_BRIEF_:
The needed output is the run of lines below from the one containing "Frames from a" through the one containing "Transcript: Today's episode", copied exactly and free of pictures.

_LISTED ENTRIES_:
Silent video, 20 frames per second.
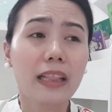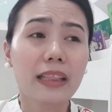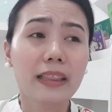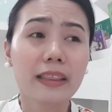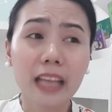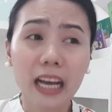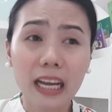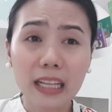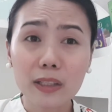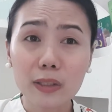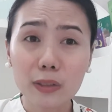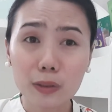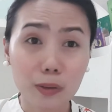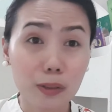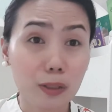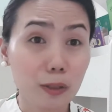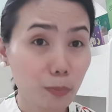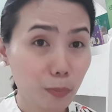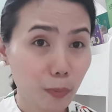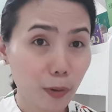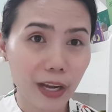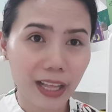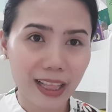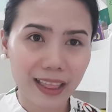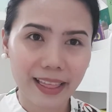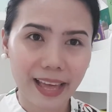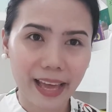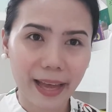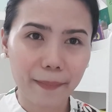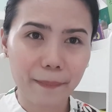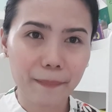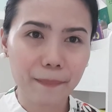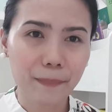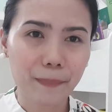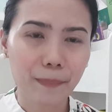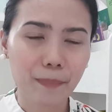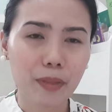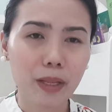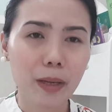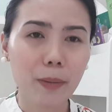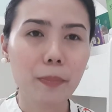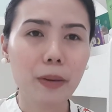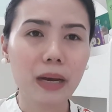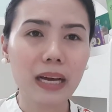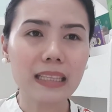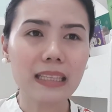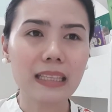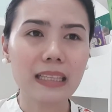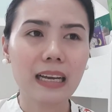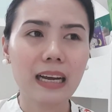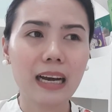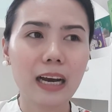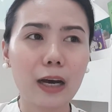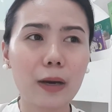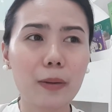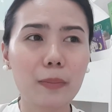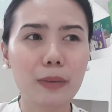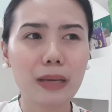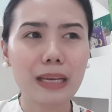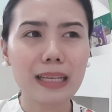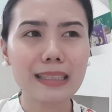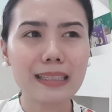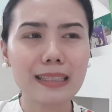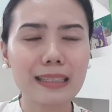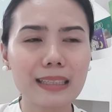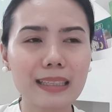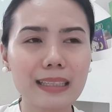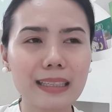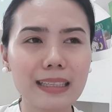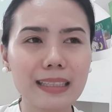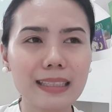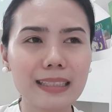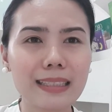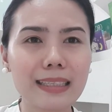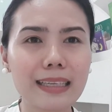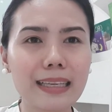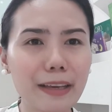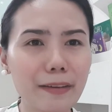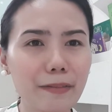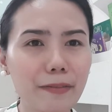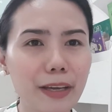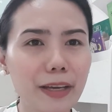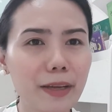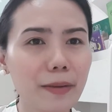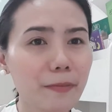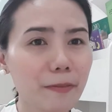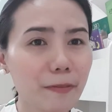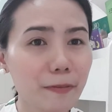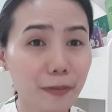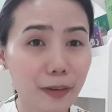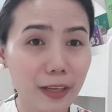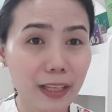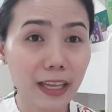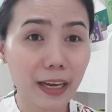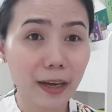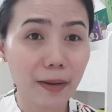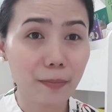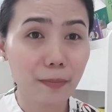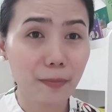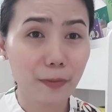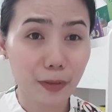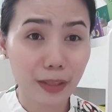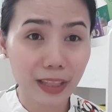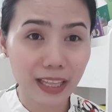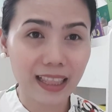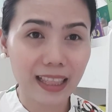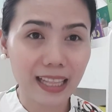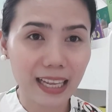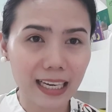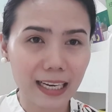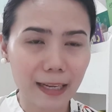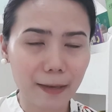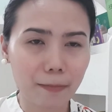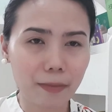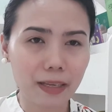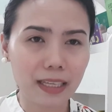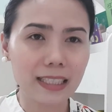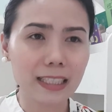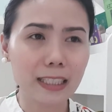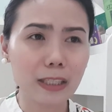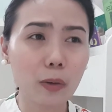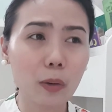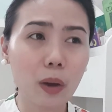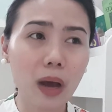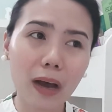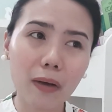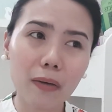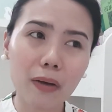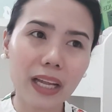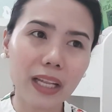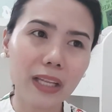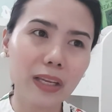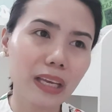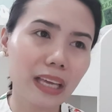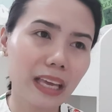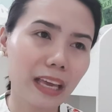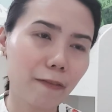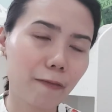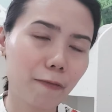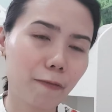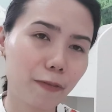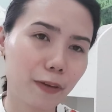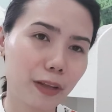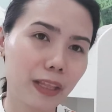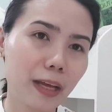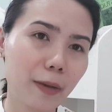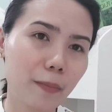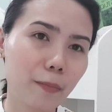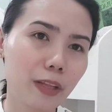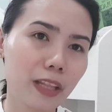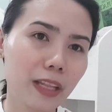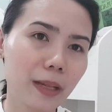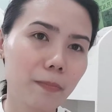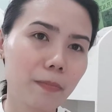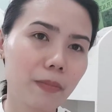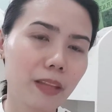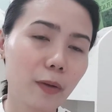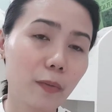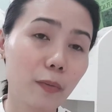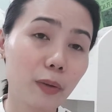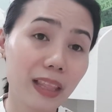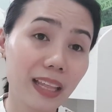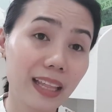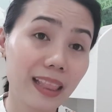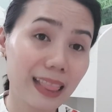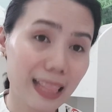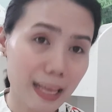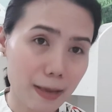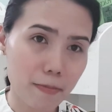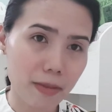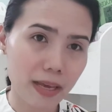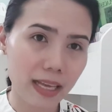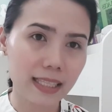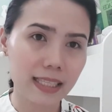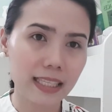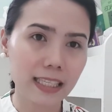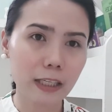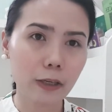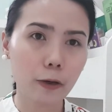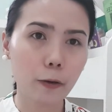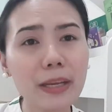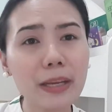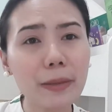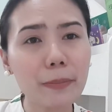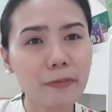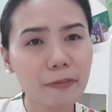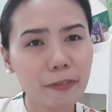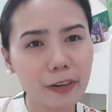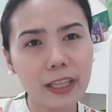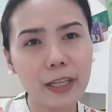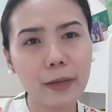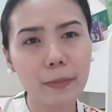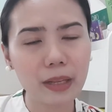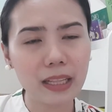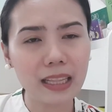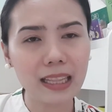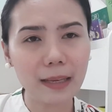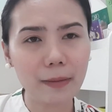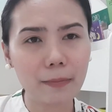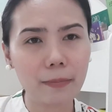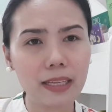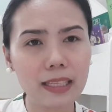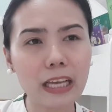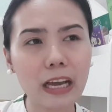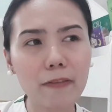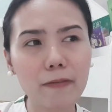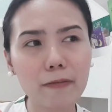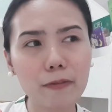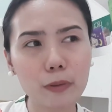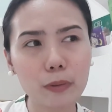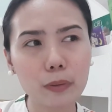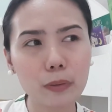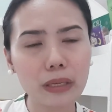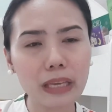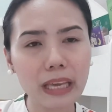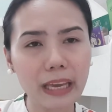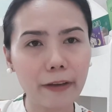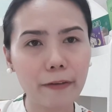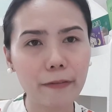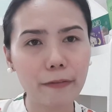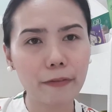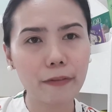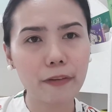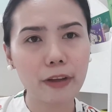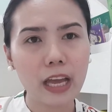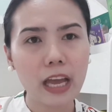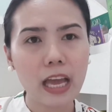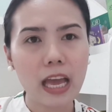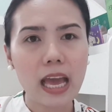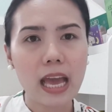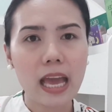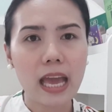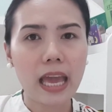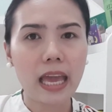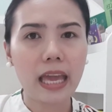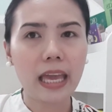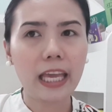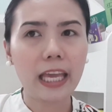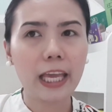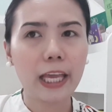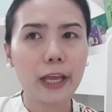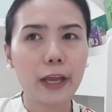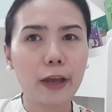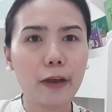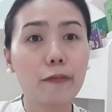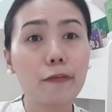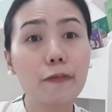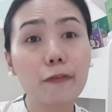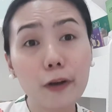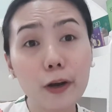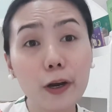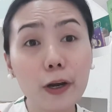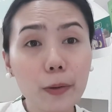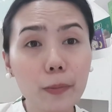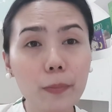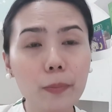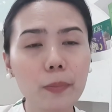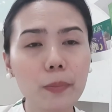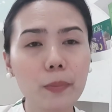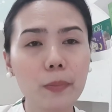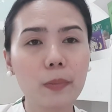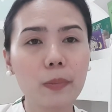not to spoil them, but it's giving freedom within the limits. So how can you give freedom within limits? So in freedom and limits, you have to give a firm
==
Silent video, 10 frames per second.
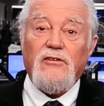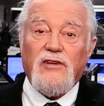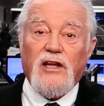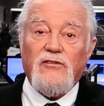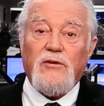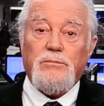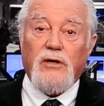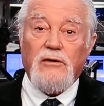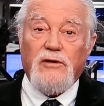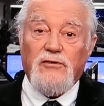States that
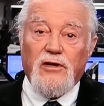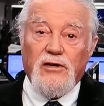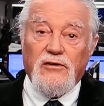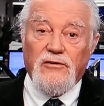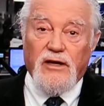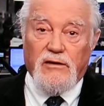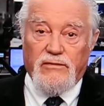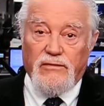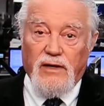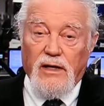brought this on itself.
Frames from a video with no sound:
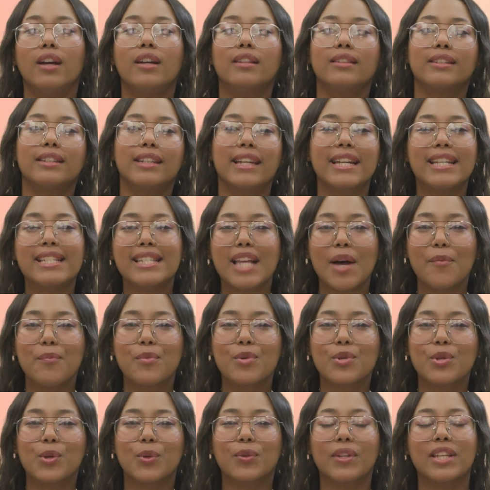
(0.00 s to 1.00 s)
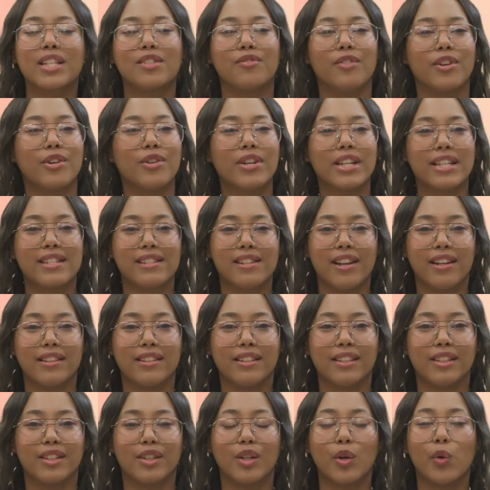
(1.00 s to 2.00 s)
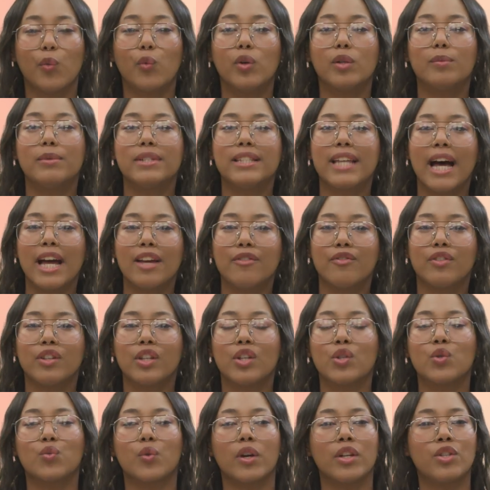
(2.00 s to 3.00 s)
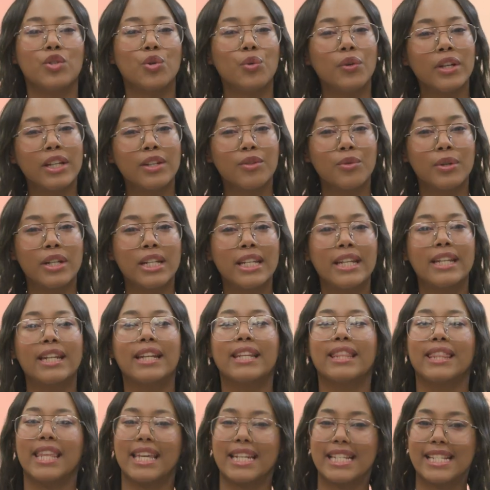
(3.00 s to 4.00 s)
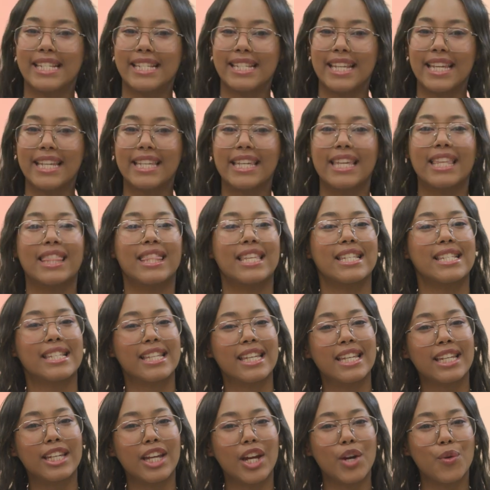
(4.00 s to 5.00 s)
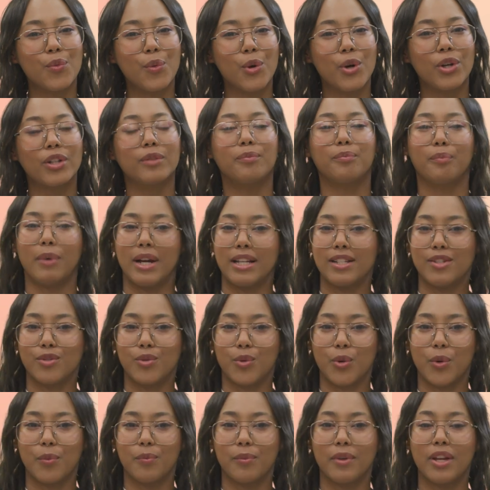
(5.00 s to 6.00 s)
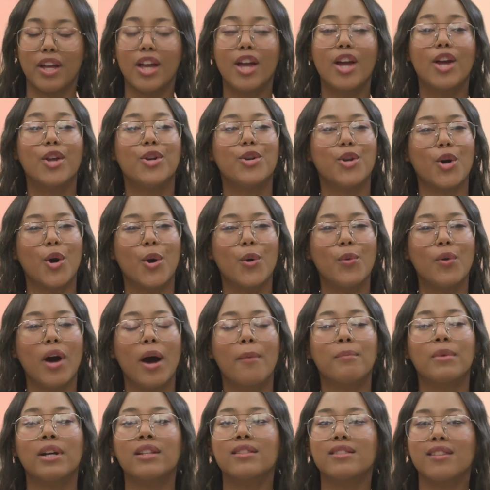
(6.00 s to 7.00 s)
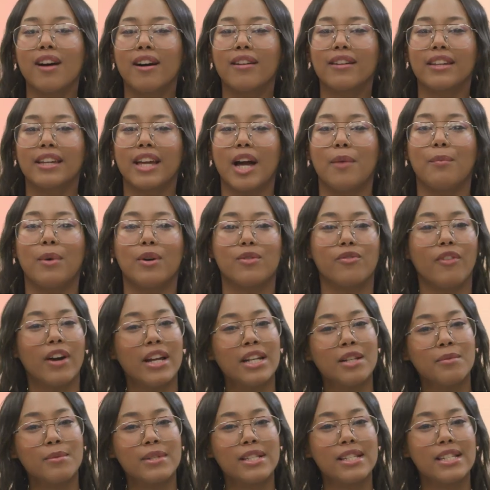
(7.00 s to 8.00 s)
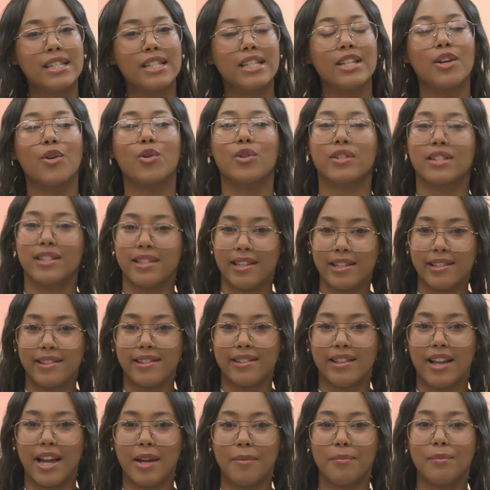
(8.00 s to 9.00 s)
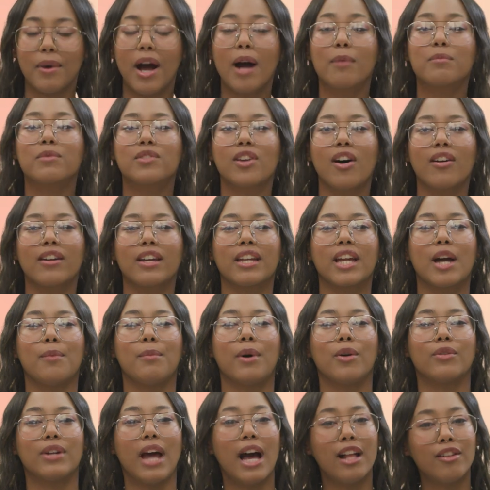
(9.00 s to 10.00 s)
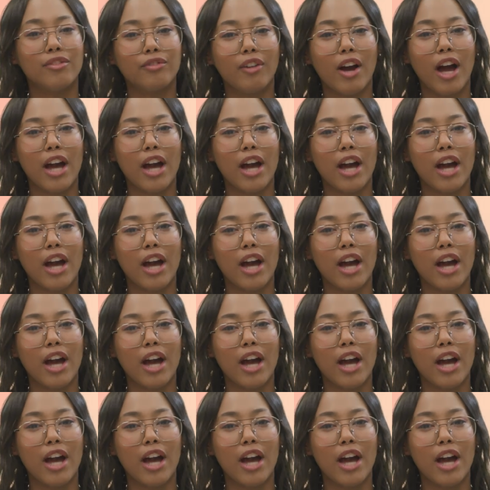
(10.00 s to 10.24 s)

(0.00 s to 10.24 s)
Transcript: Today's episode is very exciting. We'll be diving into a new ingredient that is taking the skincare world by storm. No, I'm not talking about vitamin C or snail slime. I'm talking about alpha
==
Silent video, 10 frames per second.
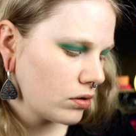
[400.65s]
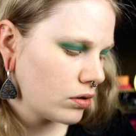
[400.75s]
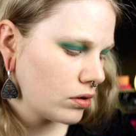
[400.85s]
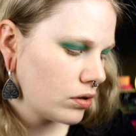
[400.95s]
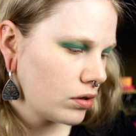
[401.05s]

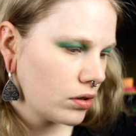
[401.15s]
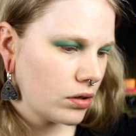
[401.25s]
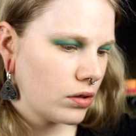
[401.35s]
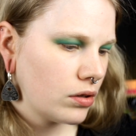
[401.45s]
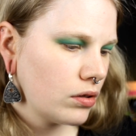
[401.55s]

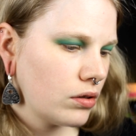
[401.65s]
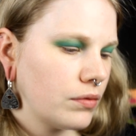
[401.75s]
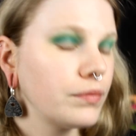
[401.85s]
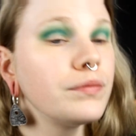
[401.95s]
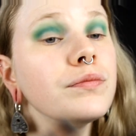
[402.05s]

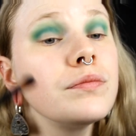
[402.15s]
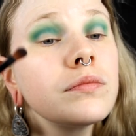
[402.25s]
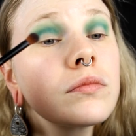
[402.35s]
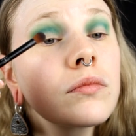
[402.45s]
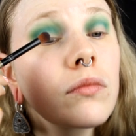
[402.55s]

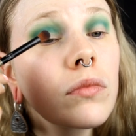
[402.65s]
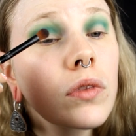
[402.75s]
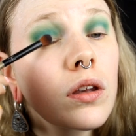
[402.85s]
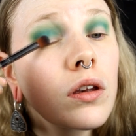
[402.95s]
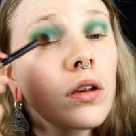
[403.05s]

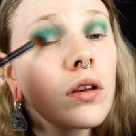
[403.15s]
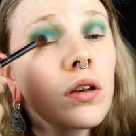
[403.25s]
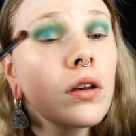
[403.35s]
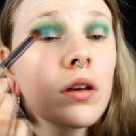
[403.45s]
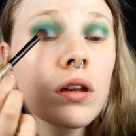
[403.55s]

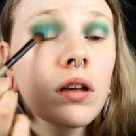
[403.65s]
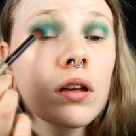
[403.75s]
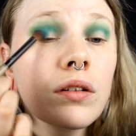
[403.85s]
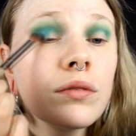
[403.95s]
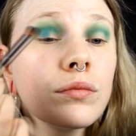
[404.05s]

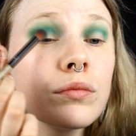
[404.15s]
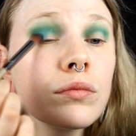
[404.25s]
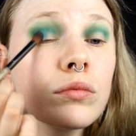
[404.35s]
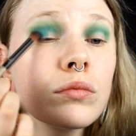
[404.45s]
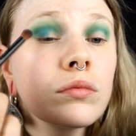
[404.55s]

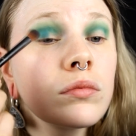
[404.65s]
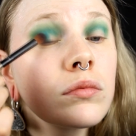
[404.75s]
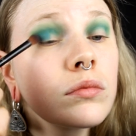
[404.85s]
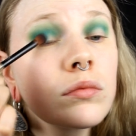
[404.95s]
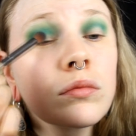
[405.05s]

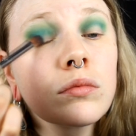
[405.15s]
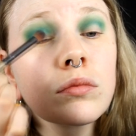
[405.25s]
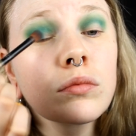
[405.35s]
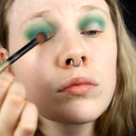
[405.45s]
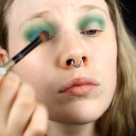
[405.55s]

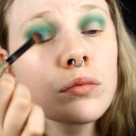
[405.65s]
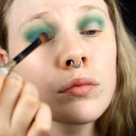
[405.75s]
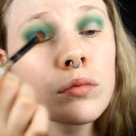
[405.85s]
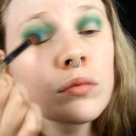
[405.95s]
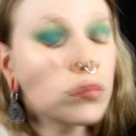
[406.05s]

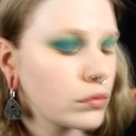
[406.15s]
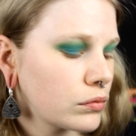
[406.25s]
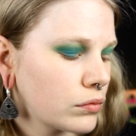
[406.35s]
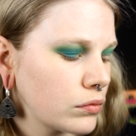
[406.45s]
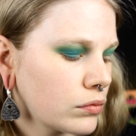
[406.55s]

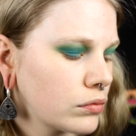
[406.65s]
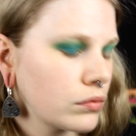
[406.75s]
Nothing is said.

_TASK ANSWER_:
Frames from a video with no sound:
(0.00 s to 1.00 s)
(1.00 s to 2.00 s)
(2.00 s to 3.00 s)
(3.00 s to 4.00 s)
(4.00 s to 5.00 s)
(5.00 s to 6.00 s)
(6.00 s to 7.00 s)
(7.00 s to 8.00 s)
(8.00 s to 9.00 s)
(9.00 s to 10.00 s)
(10.00 s to 10.24 s)

(0.00 s to 10.24 s)
Transcript: Today's episode is very exciting. We'll be diving into a new ingredient that is taking the skincare world by storm. No, I'm not talking about vitamin C or snail slime. I'm talking about alpha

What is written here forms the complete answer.